──────── DATA ────────
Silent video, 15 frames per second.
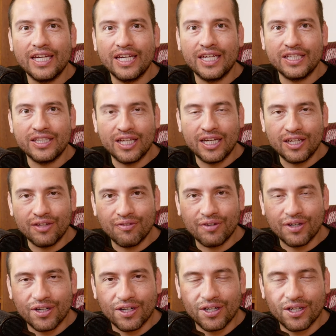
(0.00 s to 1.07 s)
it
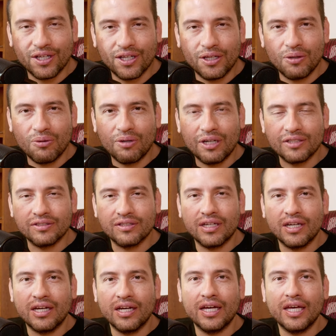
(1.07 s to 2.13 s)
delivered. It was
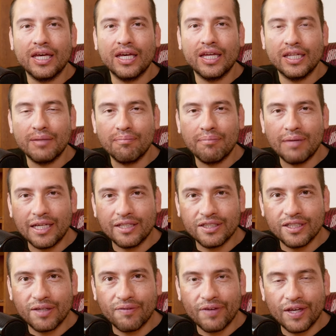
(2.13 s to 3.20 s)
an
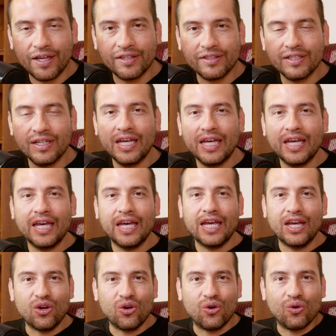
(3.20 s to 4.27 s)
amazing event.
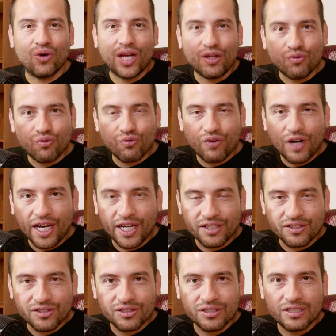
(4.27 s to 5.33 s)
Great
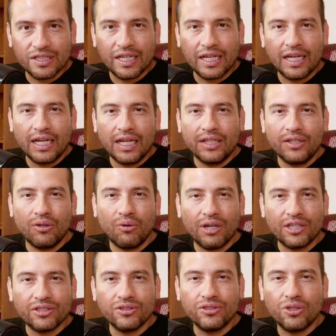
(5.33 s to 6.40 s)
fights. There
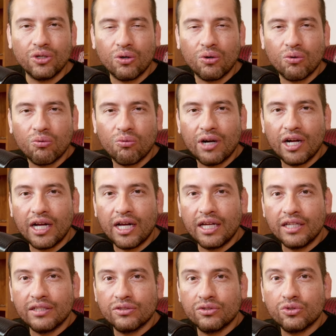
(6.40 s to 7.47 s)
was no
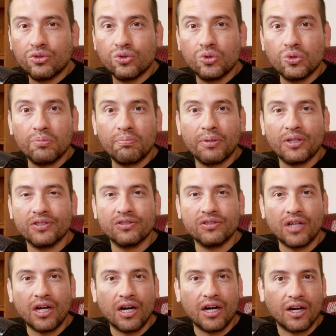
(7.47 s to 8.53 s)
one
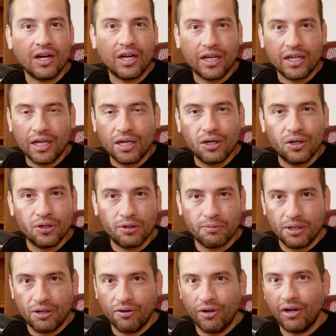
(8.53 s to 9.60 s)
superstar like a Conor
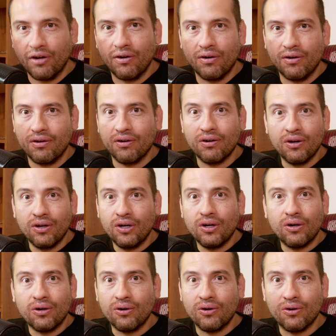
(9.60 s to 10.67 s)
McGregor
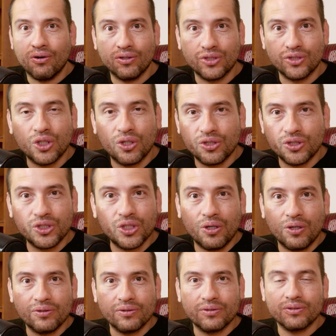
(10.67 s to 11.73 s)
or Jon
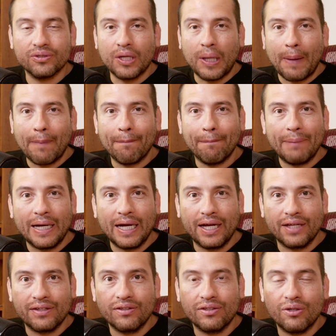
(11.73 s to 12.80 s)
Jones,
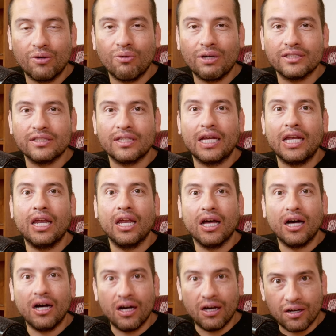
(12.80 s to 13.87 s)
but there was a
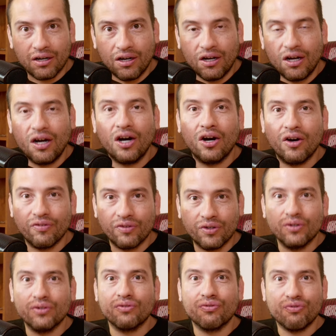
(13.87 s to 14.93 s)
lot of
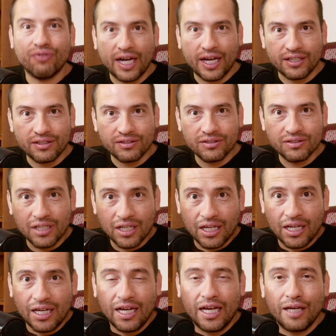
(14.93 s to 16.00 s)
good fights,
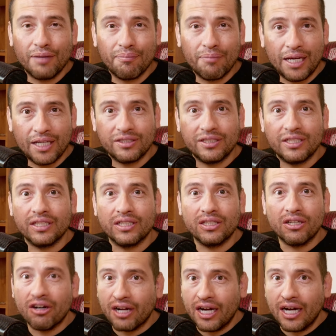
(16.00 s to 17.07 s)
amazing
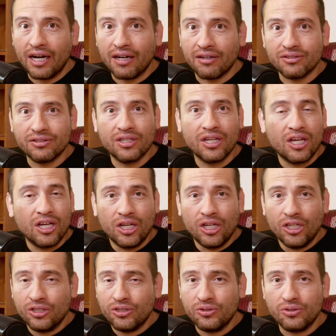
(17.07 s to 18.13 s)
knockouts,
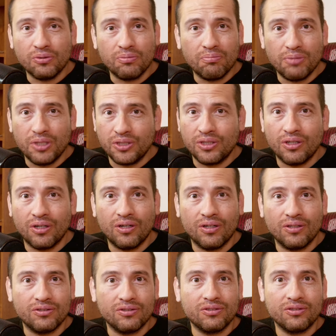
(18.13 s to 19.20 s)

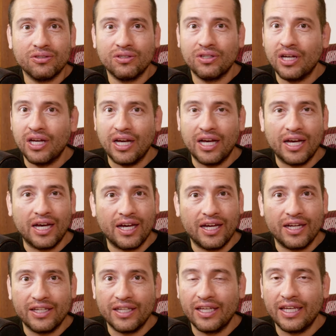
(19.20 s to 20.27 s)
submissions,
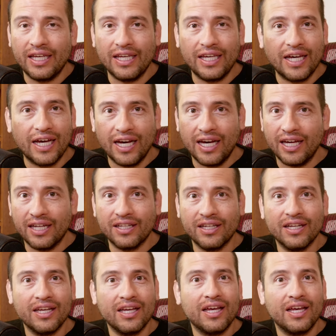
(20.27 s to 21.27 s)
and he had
────────
WHAT TO WORK ON
Restate all the material verbatim; omit every picture.

TASK SOLUTION
Silent video, 15 frames per second.
(0.00 s to 1.07 s)
it
(1.07 s to 2.13 s)
delivered. It was
(2.13 s to 3.20 s)
an
(3.20 s to 4.27 s)
amazing event.
(4.27 s to 5.33 s)
Great
(5.33 s to 6.40 s)
fights. There
(6.40 s to 7.47 s)
was no
(7.47 s to 8.53 s)
one
(8.53 s to 9.60 s)
superstar like a Conor
(9.60 s to 10.67 s)
McGregor
(10.67 s to 11.73 s)
or Jon
(11.73 s to 12.80 s)
Jones,
(12.80 s to 13.87 s)
but there was a
(13.87 s to 14.93 s)
lot of
(14.93 s to 16.00 s)
good fights,
(16.00 s to 17.07 s)
amazing
(17.07 s to 18.13 s)
knockouts,
(18.13 s to 19.20 s)

(19.20 s to 20.27 s)
submissions,
(20.27 s to 21.27 s)
and he had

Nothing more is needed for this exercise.